Australia can expect the central bank to make further cuts to the official cash rate in the coming months despite small increases to GDP growth in the fourth quarter, says AB.
AB (formerly known as AllianceBernstein) senior economist for the Asia Pacific Guy Bruten said Australia’s GDP experienced a growth of 0.5 per cent in the fourth quarter, but highlighted while this makes everything seem ok, “beneath the surface” it is a very different story.
Mr Bruten pointed out that factors such as increasing levels of unemployment and the influence of the commodity downturn is giving reason for the RBA to make further cuts to the cash rate.
“In our view, these trends are set to continue – and perhaps worsen – over the year ahead,” Mr Bruten said.
“Business capital spending remains under massive downward pressure.
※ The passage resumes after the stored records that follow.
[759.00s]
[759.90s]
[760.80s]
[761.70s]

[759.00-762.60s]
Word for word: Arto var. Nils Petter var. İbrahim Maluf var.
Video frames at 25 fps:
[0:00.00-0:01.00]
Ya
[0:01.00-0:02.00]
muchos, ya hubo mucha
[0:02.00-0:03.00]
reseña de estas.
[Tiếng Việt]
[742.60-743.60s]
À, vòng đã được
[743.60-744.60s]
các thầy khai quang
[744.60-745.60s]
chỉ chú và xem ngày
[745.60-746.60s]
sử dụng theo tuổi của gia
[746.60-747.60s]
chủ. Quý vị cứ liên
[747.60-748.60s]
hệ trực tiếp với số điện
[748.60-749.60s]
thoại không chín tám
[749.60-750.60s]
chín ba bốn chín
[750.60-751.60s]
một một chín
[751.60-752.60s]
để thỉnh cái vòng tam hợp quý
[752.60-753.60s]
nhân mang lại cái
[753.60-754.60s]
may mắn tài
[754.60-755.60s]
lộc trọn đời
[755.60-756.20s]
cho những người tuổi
We’ve known about the impending downturn in mining capex for what seems like forever. But it’s really from here that the full brunt of the decline will be felt.”
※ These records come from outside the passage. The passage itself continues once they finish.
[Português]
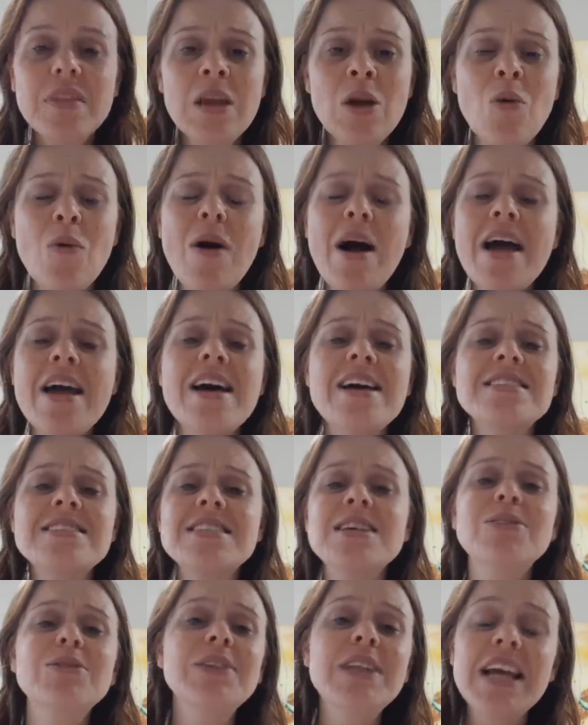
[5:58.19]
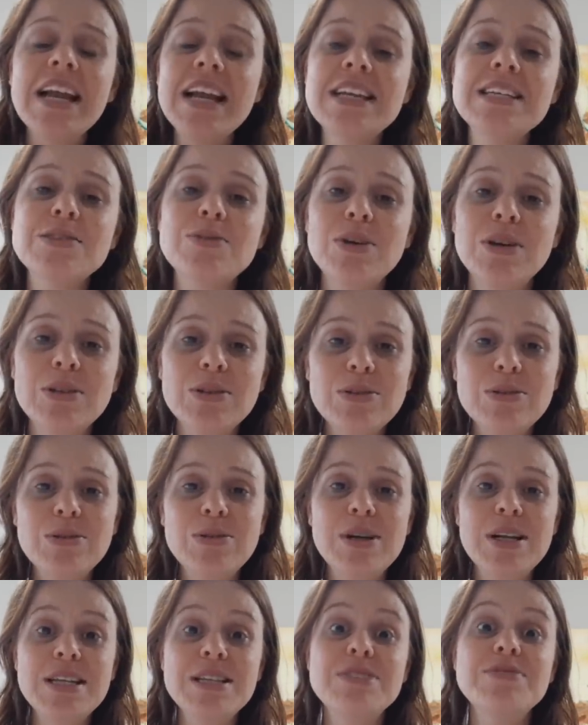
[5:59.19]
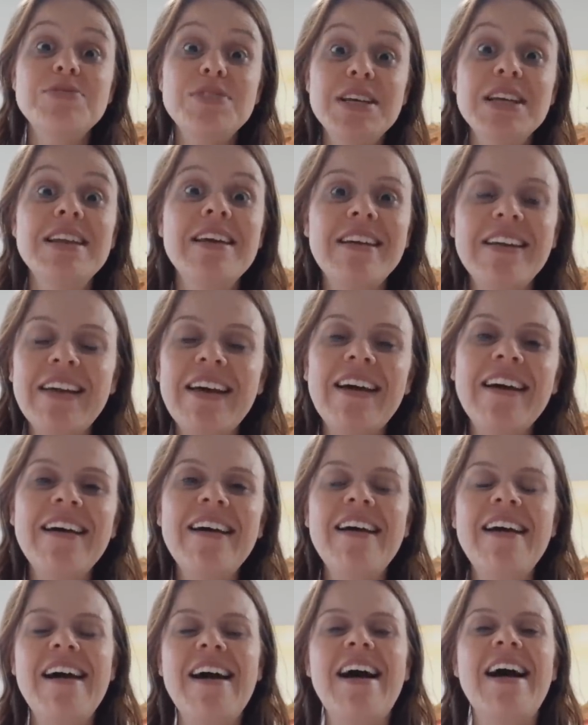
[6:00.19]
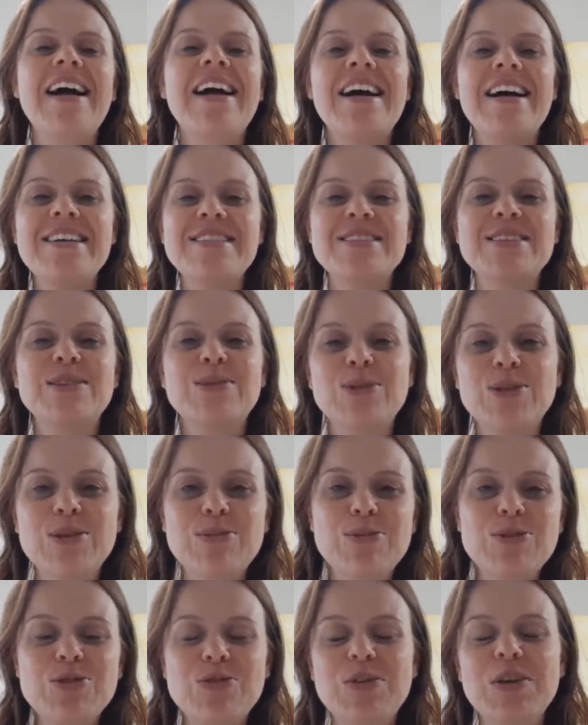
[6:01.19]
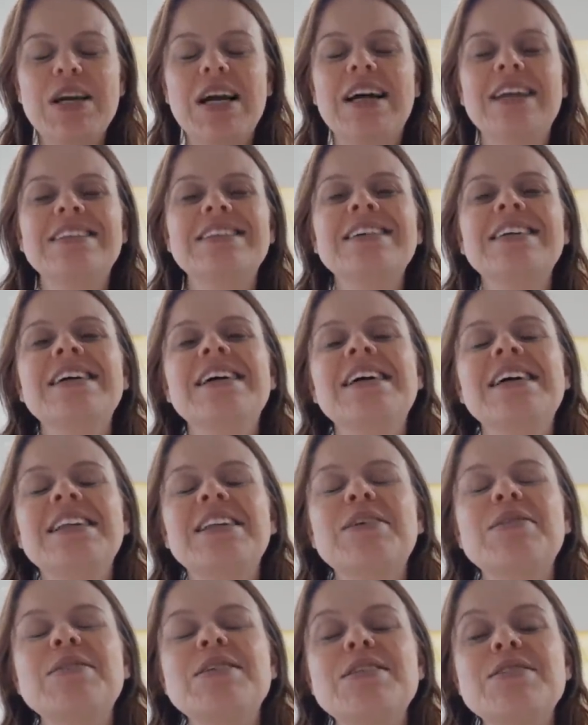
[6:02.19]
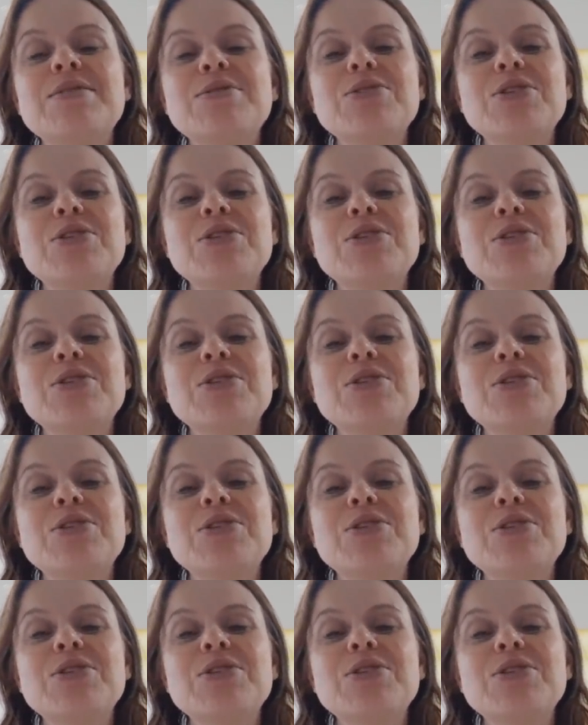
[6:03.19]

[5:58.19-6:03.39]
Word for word: com a reação deles quando eles virem, né, a casa toda modificada. Então eles vão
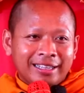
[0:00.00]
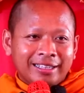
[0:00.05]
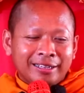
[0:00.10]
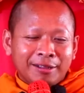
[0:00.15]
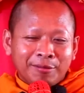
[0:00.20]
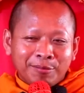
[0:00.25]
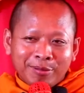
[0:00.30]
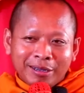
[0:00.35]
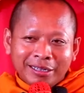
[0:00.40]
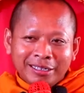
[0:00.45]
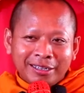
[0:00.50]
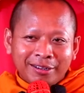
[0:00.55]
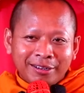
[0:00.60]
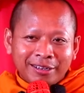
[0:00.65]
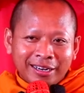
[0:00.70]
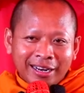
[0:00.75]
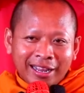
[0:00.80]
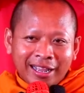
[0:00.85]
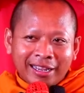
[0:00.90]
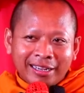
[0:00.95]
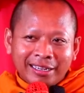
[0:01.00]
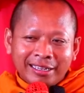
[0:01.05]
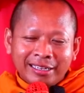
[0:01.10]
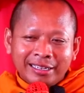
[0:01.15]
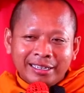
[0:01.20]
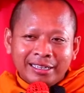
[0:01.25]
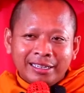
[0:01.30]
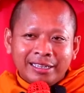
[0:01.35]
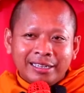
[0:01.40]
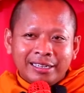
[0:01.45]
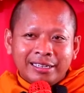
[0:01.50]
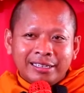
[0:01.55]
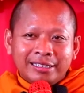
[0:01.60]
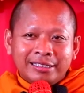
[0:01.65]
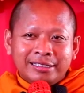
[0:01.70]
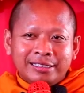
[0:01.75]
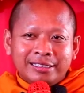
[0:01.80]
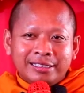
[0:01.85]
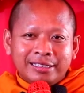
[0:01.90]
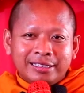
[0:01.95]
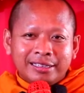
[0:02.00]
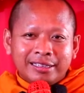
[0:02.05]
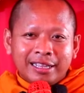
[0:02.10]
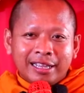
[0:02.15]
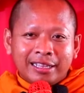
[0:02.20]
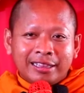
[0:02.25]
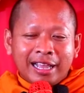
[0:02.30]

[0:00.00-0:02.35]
đầm bay ở khai để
“This is the backdrop that forced the Reserve Bank of Australia’s (RBA) hand in February, after 18 months of sitting on the sidelines. That is, the rate cut was much more a domestic story than a reflection of concerns around the plunge in oil prices,” he said.
Mr Bruten also said while the RBA left rates unchanged at 2.25 per cent at its March meeting, the “easing bias” remains very clear.
Citing the RBA, Mr Bruten pointed to a comment made by the central bank which said “further easing of policy may be appropriate in the period ahead”.
“Continue to expect the RBA to ease again in either April or May, and (following the latest in central bank “trends”) to offset the potential adverse effects with some aggressive macroprudential tightening,” Mr Bruten said.